▶ WHAT NEEDS TO BE DONE: When you reach a picture, skip it, and retype every line below exactly.
______________________________
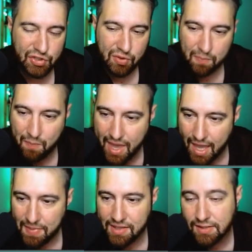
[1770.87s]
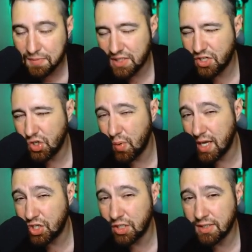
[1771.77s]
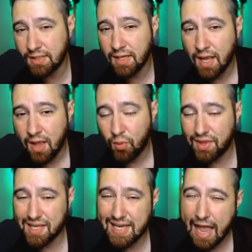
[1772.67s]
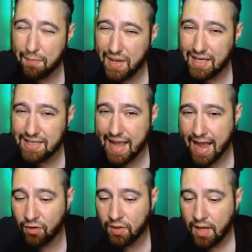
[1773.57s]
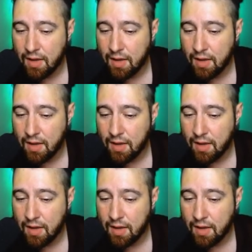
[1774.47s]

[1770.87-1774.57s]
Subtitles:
So maybe in some situations, with the attack being down,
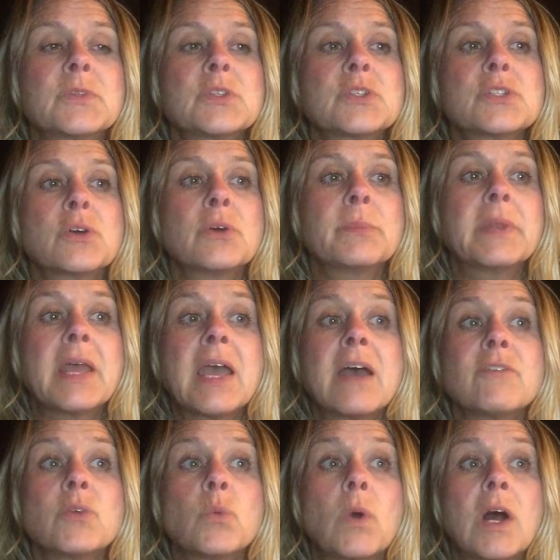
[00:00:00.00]
So I'm going to
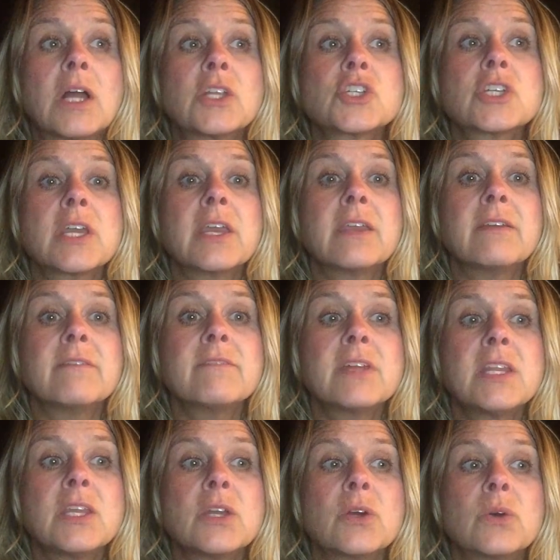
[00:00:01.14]
have you watch a
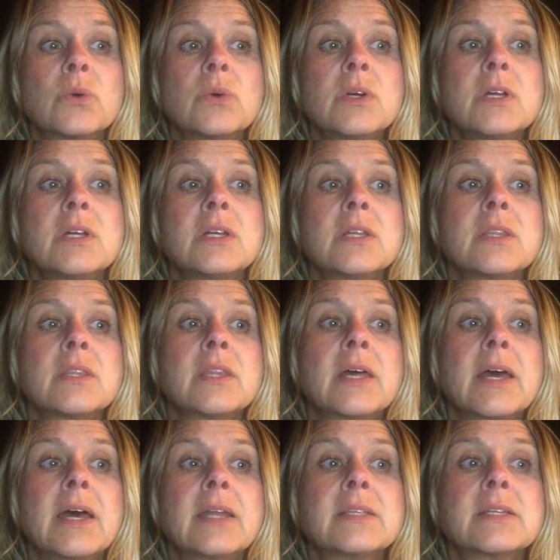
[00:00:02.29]
video
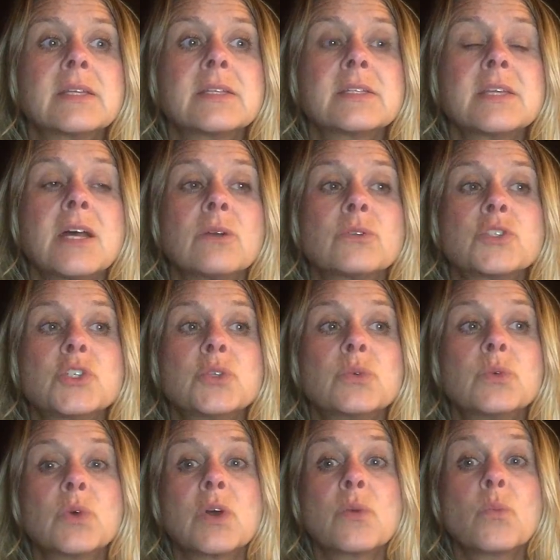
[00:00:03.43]
that tells
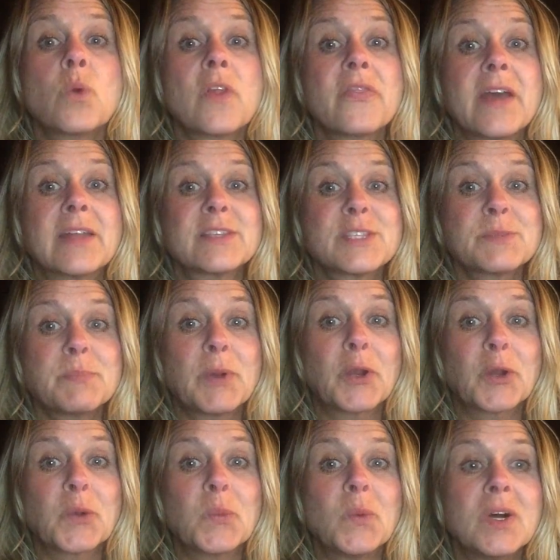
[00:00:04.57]
you what that spark
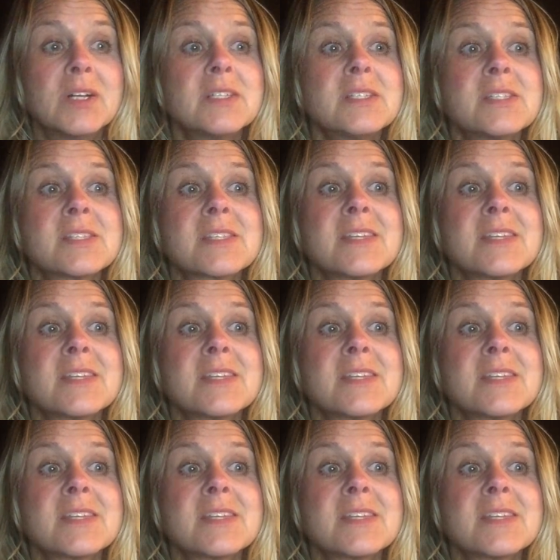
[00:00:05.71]
was.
______________________________
▶ TASK ANSWER:
[1770.87s]
[1771.77s]
[1772.67s]
[1773.57s]
[1774.47s]

[1770.87-1774.57s]
Subtitles:
So maybe in some situations, with the attack being down,
[00:00:00.00]
So I'm going to
[00:00:01.14]
have you watch a
[00:00:02.29]
video
[00:00:03.43]
that tells
[00:00:04.57]
you what that spark
[00:00:05.71]
was.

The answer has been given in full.